21. La variante de SAP de la reivindicación 20, en la que el resto de dextrano está unido a al menos un residuo de glutamina (Q) nativa o variante de SEC ID NO: 1.

22. La variante de SAP de la reivindicación 21, en la que el resto de dextrano está unido a una glutamina (Q) en la posición 32 de SEC ID NO: 1.

23. Un oligómero de SAP covalentemente reticulado que comprende al menos dos pentámeros de SAP, en el que cada uno de los pentámeros de SAP comprende una variante de SAP según una cualquiera de las reivindicaciones 1 a 22.

24. El oligómero de SAP covalentemente reticulado de la reivindicación 23, en el que los pentámeros de SAP están covalentemente unidos mediante uno o más reticulantes químicos.

25. Una preparación farmacéutica adecuada para uso en un mamífero que comprende la variante de SAP u oligómero de SAP covalentemente reticulado de una cualquiera de las reivindicaciones 1 a 24 y un vehículo farmacéuticamente aceptable.

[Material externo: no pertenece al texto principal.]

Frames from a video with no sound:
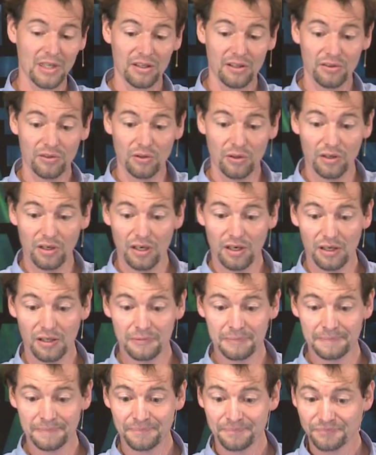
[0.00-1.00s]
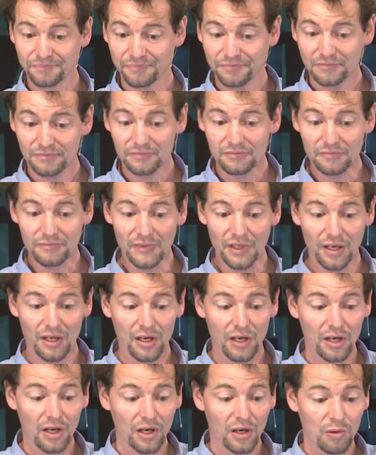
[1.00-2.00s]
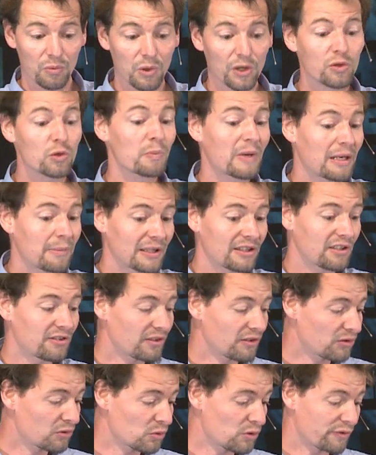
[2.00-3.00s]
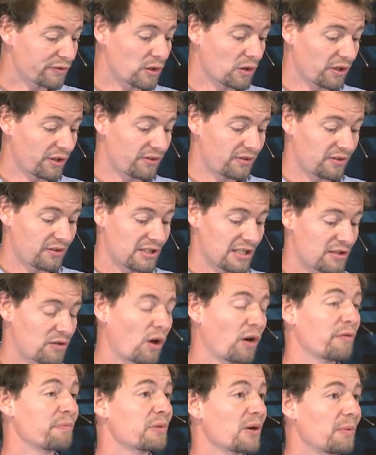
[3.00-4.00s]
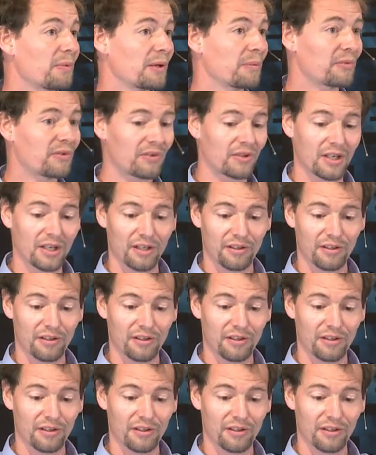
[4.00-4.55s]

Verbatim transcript: So, um, what do mathematicians do? Of course, they solve problems.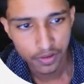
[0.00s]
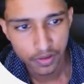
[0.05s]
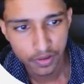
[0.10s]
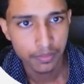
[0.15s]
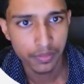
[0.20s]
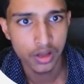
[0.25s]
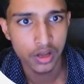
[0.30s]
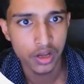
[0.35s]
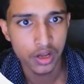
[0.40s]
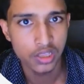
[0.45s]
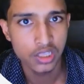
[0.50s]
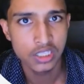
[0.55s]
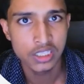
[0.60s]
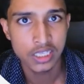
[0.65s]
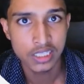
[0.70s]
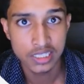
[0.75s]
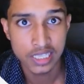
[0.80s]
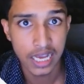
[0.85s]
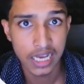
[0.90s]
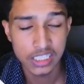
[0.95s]
from
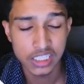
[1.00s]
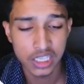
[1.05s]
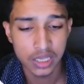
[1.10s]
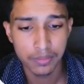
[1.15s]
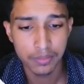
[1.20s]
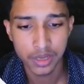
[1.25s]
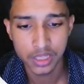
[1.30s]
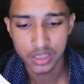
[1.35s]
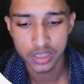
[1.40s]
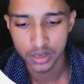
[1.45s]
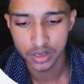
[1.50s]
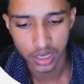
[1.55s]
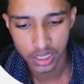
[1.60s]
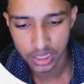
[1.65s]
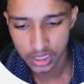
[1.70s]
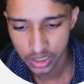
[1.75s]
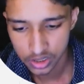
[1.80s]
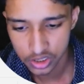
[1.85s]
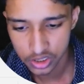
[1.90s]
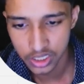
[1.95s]
this exact same method.
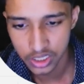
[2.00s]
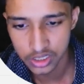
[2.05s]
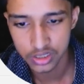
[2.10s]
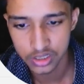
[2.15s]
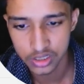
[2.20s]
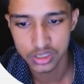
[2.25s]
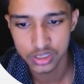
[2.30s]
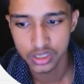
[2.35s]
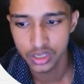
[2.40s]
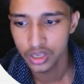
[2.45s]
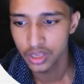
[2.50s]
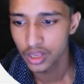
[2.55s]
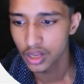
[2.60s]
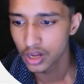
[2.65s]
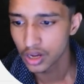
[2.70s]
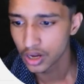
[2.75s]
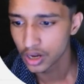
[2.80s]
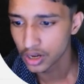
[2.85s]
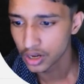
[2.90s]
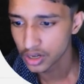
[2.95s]
Nothing changes.
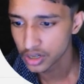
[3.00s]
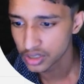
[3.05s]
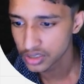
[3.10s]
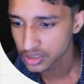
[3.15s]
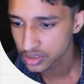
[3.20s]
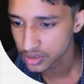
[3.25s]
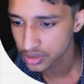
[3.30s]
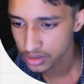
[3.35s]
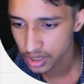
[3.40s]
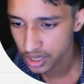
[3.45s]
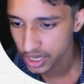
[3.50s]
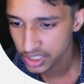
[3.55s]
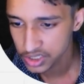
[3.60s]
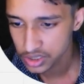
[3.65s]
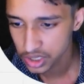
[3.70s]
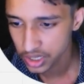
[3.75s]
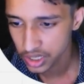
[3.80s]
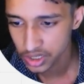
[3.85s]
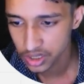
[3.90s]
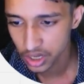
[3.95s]

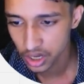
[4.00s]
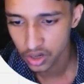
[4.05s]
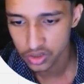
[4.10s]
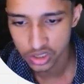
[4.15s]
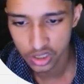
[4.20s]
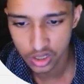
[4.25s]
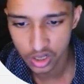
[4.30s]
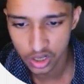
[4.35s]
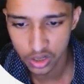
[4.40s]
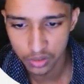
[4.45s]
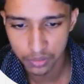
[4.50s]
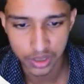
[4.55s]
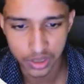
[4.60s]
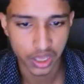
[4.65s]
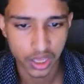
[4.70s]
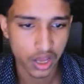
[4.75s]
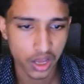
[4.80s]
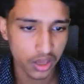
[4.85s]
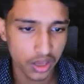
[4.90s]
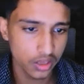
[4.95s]
Hey Jake, how's it gonna
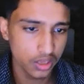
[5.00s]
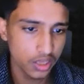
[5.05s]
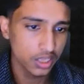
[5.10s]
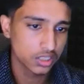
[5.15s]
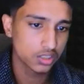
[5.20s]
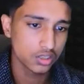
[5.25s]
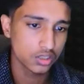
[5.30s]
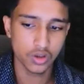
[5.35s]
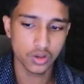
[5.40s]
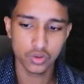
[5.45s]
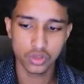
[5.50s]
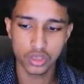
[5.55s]
be? Hi, yes,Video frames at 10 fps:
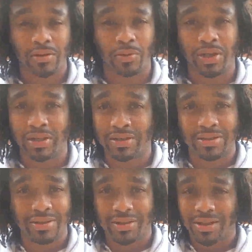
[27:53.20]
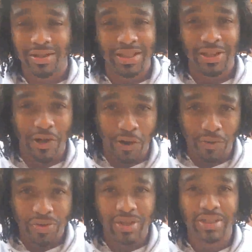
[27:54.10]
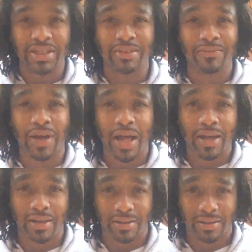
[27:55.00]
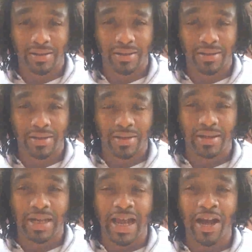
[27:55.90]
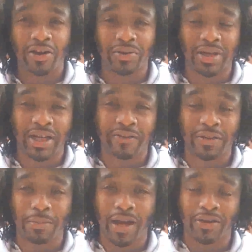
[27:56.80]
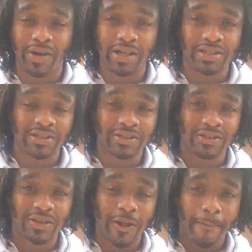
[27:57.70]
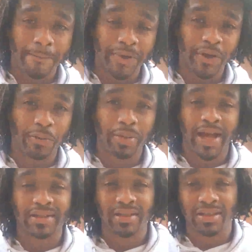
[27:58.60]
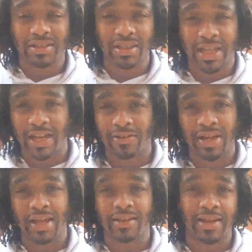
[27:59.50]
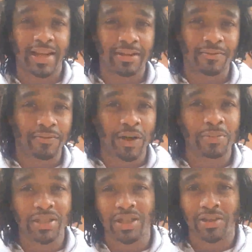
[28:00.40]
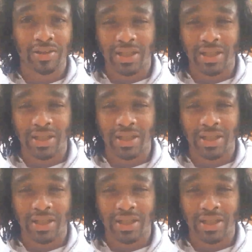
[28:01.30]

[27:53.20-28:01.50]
Was the earth divided? Now you have the migrations, you know, back to this land or that land from these other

26. La variante de SAP según una cualquiera de las reivindicaciones 1 a 22, el oligómero de SAP covalentemente reticulado según una cualquiera de las reivindicaciones 23 a 24 o la preparación farmacéutica según la reivindicación 25 para uso en el tratamiento o prevención de un trastorno o afección fibrótica o fibroproliferativa, un trastorno o afección de hipersensibilidad, un trastorno o afección autoinmune, una afección ocular, o mucositis en un paciente.